From Table 2, it can be concluded that rainfall did not significantly contribute to the runoff prediction because the most important factor to CNN and LSTM models is previous flows. In general, the inclusion of rainfall in the input could be helpful in improving the accuracy of predictions; and adding local rainfall help capturing climatic variability of the studied watershed (Wu & Chau 2011).
As illustrated in Figure 5, the CNN model yields better results for discharge prediction than those predicted by the LSTM model. Both models underestimate the discharge peaks. However, in this instance, the CNN model performs better than the LSTM model, and the results obtained by the CNN model are closer to the 45° straight line in the scatter plots. This point is also obvious from the temporal plot where the CNN model demonstrates an improved agreement with the observed time series at the peaks than the LSTM model.
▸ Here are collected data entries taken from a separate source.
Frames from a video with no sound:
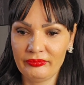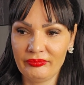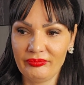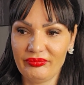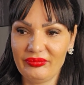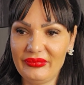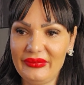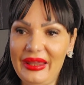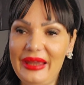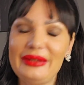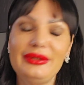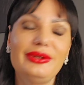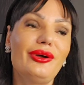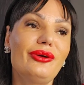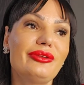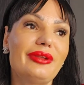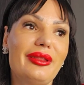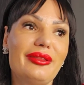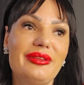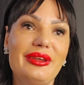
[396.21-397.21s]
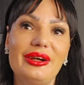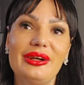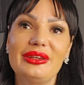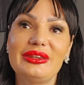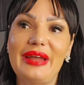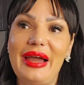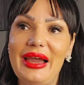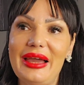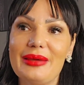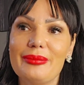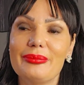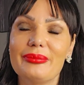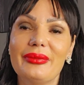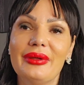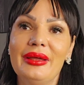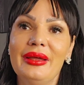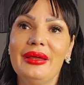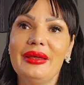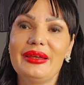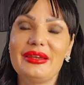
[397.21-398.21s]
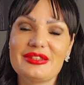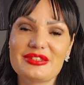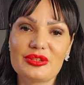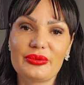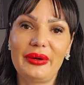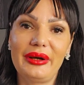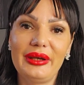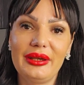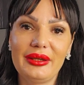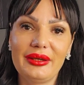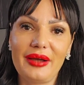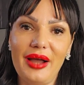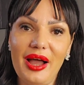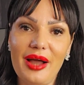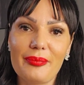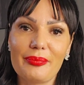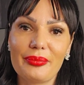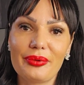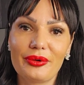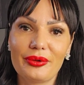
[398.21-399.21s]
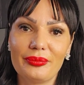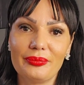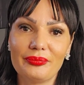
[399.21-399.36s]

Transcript: They know that their time is running up.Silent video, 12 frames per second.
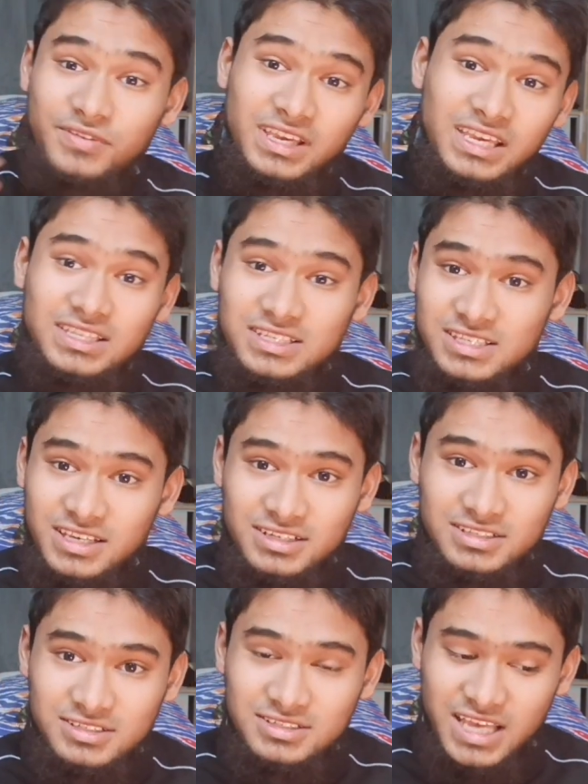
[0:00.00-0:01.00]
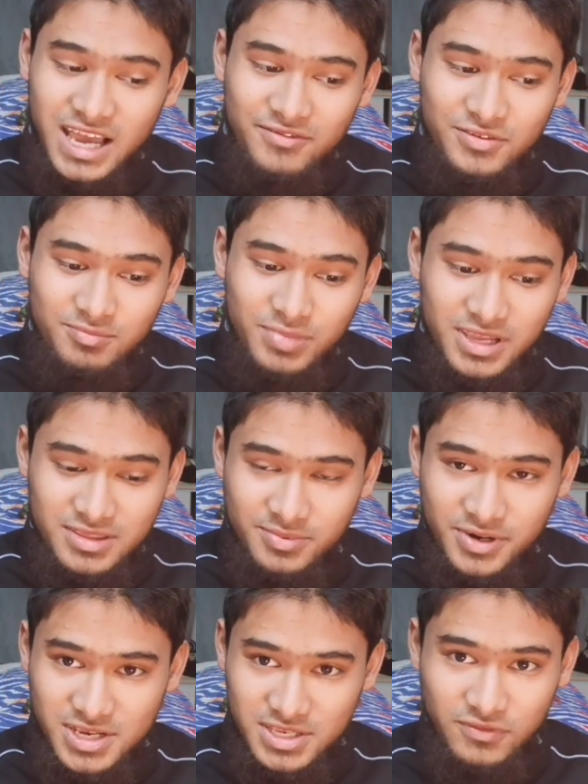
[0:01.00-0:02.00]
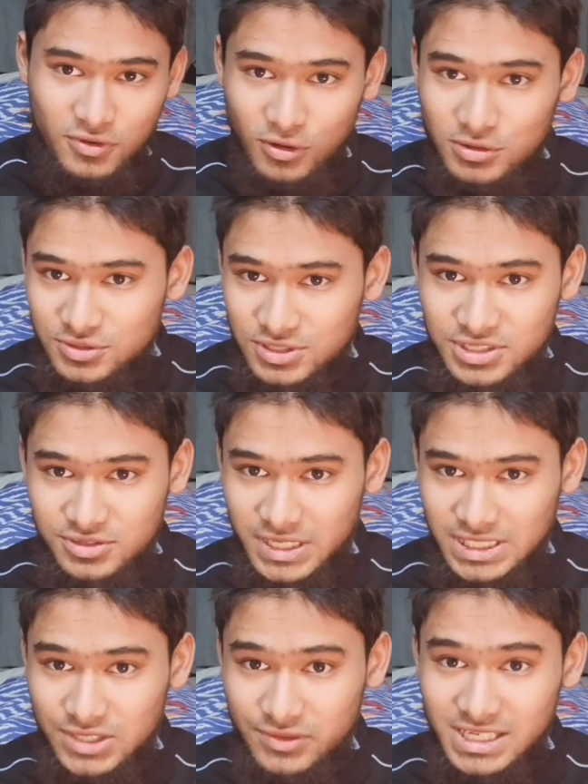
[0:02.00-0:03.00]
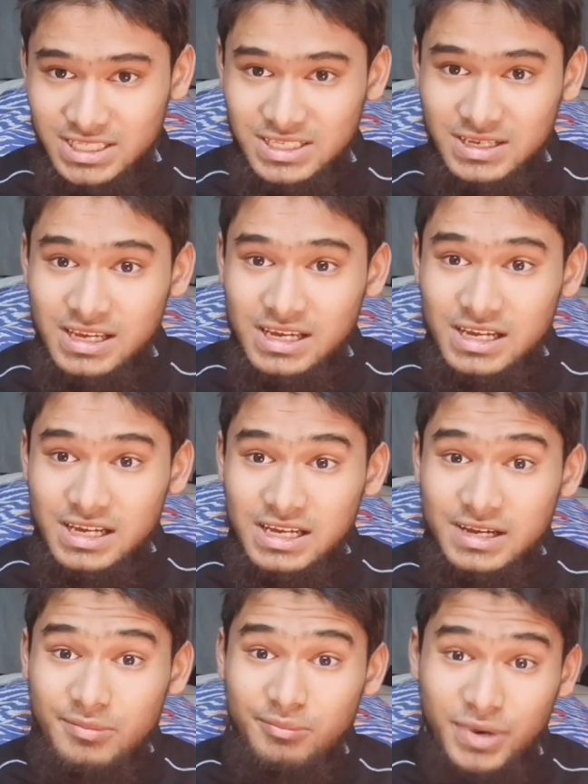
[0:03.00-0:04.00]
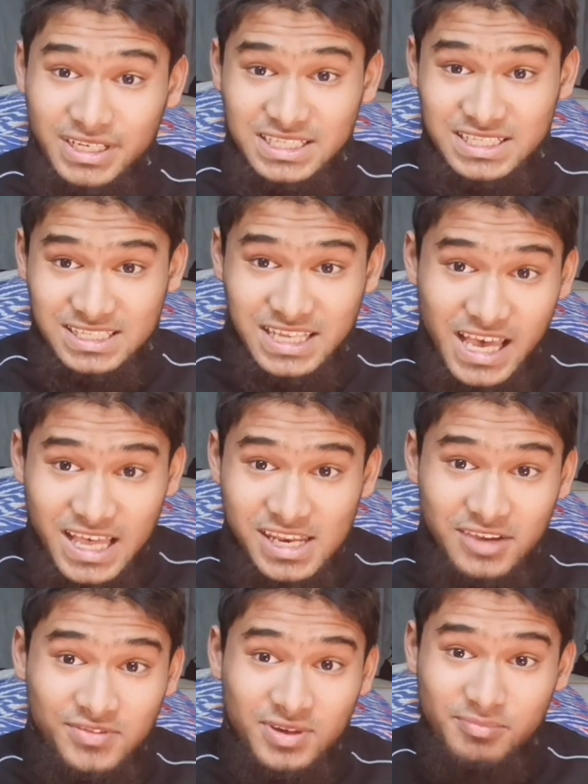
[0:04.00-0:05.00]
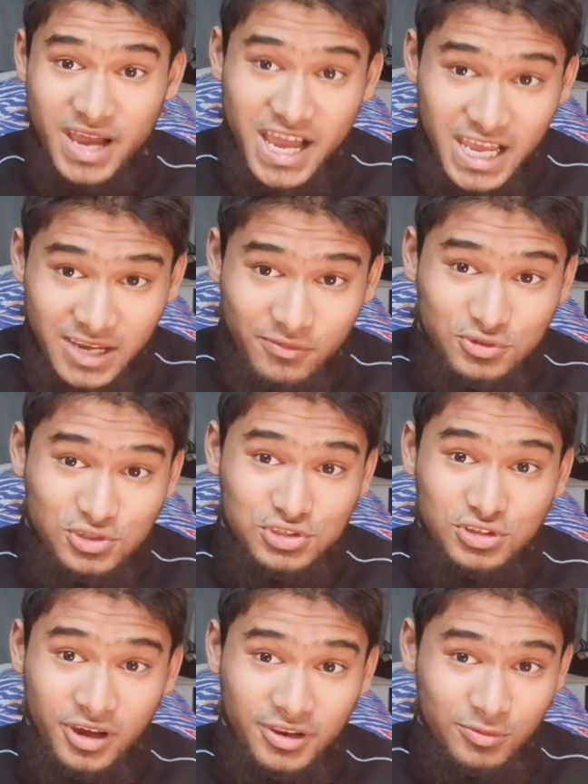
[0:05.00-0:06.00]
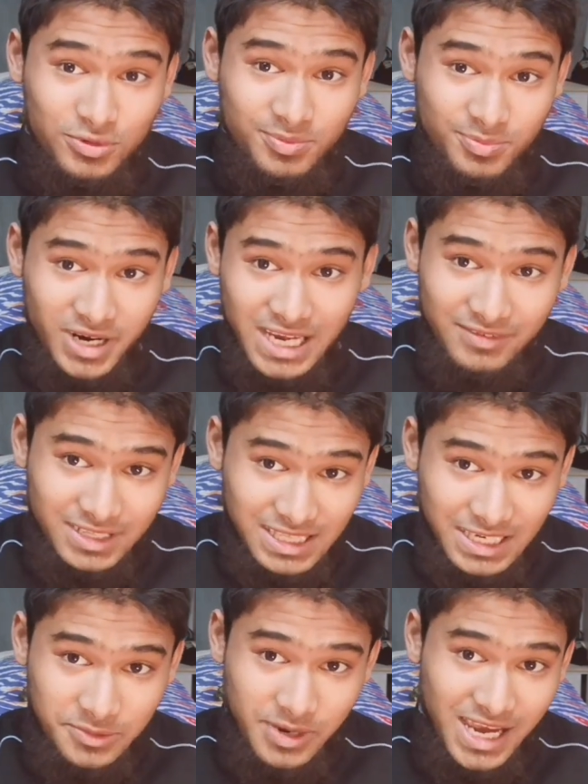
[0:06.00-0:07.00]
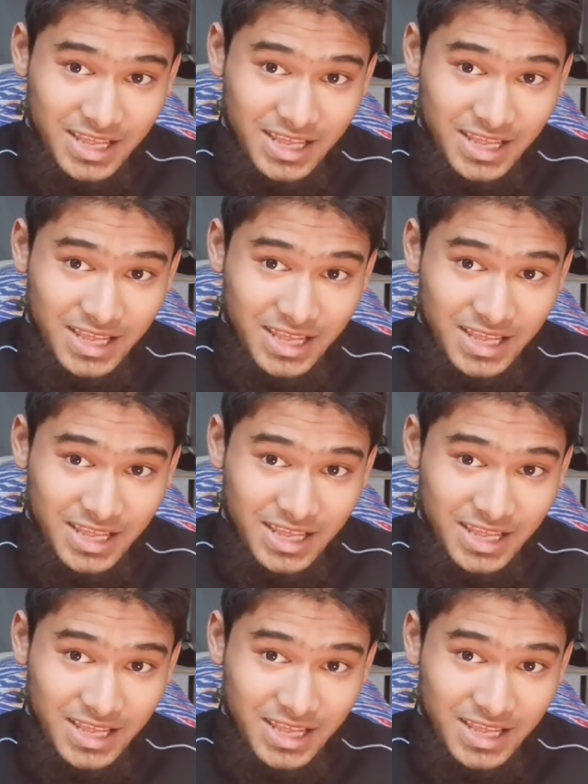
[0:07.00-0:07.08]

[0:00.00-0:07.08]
we, the citizens, have to pay the price for all those interest rates. But instead, if the bank was not owned privately,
Figure 6 proves that the best results obtained by the CNN and LSTM models are very close to the observed data and the differences between their prediction results are insignificant. This point makes the graphical comparison between these models difficult. As a consequence, the statistical performance presented in Tables 3 and 4 provides statistical indices that show better efficiency comparison.
Figure 7 shows the performance index MAPE of the CNN and LSTM models for the two stations and all different input combinations. As can be observed, the CNN model performs better than the LSTM model for all the input combinations at the Chau Doc station. The CNN model shows the lower MAPE values with all combinations for Chau Doc and Can Tho stations, except for C2 at the Can Tho station. The differences between the two values for both models are significant. This proves that the CNN model can work efficiently to predict rainfall–runoff.
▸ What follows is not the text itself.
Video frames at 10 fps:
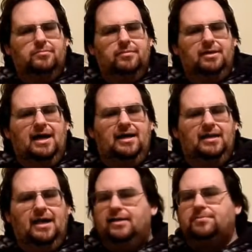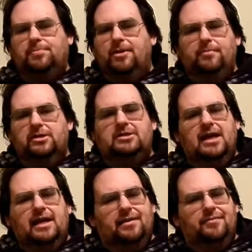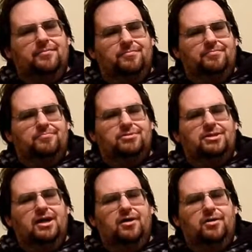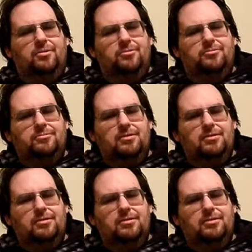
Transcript: that, that's pretty much it. So,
Performance index MPAE for different input combinations (a) Chau Doc station and (b) Can Tho station.
Performance index MPAE for different input combinations (a) Chau Doc station and (b) Can Tho station.
Tables 3 and 4 present a comparison of runoff predictions using CNN and LSTM with rainfall and flow rates as input variables including different previous days of past rainfall and flow as input variables. It can be observed that, for the case study of Chau Doc and Can Tho, the inclusion of one previous rainfall (combination C5) in input results in the improvement of model performance of CNN. While for the case of Chau Doc, the inclusion of two previous flow and one previous rainfall as input variables (combination C2) can result in the highest LSTM model efficiency. However, the LSTM model can simulate runoff with the best efficiency falling into the combination C5 with one previous rainfall and three previous flows. Results indicate that the architectures of the LSTM model are strongly influenced by the quality of input data (e.g., length, magnitude, and noise).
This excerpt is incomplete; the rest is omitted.